| Fault-line origins have wrought a trench-like basin of remarkable 
                      uniformity and depth, with steep rocky walls sloping to a 
                      flat silt bed. A maximum depth of 230m (754ft) was found by 
                      Sir John Murray's Bathymetrical Survey of 1903 which varies 
                      little from a depth of 227m (745ft) recorded during the hydrographic 
                      survey by the Loch Ness Project in 1991. This depth is second 
                      only to Loch Morar (310m, 1017ft) among the British lakes. 
                      The catchment area, of 1,775 square kilometres, is mostly 
                      hard rock and yields few chemical nutrients to the dark peaty 
                      water entering the loch by seven main rivers and about 100 
                      streams.
 The lack of nutrients, such as nitrates and phosphates, is 
                      just as important as on land. These nutrients are the essential 
                      fertilisers for plant growth (photosynthesis); feeding grass 
                      on the land and tiny algae in water. The amount of this "primary 
                      productivity" forms the base of the "food chain" 
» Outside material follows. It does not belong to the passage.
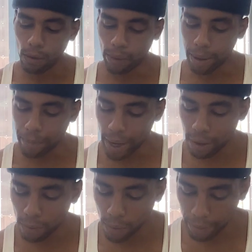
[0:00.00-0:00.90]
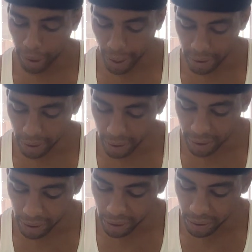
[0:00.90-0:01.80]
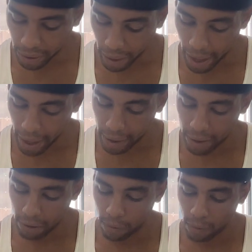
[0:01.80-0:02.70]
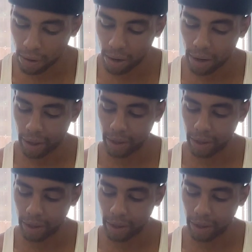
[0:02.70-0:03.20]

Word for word: When a man or woman has a disease on the head or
                      and normally determines the amount of animal life any habitat 
                      can sustain. In fact lakes are sometimes divided into two 
                      groups according to the amount of nutrients in them; eutrophic 
                      (nutrient rich) and oligotrophic (nutrient poor) lakes like 
                      Loch Ness. This has further consequences not only upon how 
                      much life can exist, but which regions of the lake it can 
                      occupy.
 In any lake, the water stratifies in summer. This means that 
                      as the upper water (the epilimnion) warms, it becomes less 
                      dense and floats on the colder water (the hypolimnion) beneath. 
                      They are separated by a zone of rapid temperature change called 
                      the thermocline. Thus the "upper" lake is separated 
                      from the "lower" lake until cooled and mixed again 
                      during the winter gales. Photosynthesis is limited to the 
                      upper part of the epilimnion where light can penetrate and 
                      once the nutrients are used, they cannot be replaced from 
                      the hypolimnion beneath until mixing occurs. The algae therefore 
                      die. In shallow eutrophic lakes the decay of organic matter 
                      descending into the hypolimnion uses up the oxygen there, 
                      much to the detriment of deep water life. However in deep 
                      oligotrophic lakes, such as Loch Ness, these profound effects 
                      do not occur since nutrients are already low in the epilimnion 
                      and there is little deoxygenation of the vast hypolimnion 
                      which remains over 80% oxygen saturated. Therefore, although 
                      Loch Ness may not be very productive it has the compensation 
                      of stability. It is spared the seasonal booms and crashes 
                      of more productive waters and a variety of life, including 
                      fish, can survive in even its deepest regions. Loch Ness is so large that the summer's warmth does not entirely 
                      leave it until well into the next spring, in the meantime 
                      melting the snow along its shores. For the same reason however, 
                      the loch takes a long time to heat and no summer warms more 
                      than the upper ten metres to more than about 15oC and only 
                      the top few centimetres to 20oC. The loch is relatively cold 
                      from a biological point of view and many of its inhabitants 
                      are "relicts" from glacial times.  The illustration shows a sonar profile across the loch and 
                      although the depth scale is exaggerated, the regularity of 
                      trench shape is entirely real. We have added the colour to 
                      emphasize the "Thermocline" which is the transition 
                      where the warm upper layer of water floats on the more dense 
                      colder water beneath.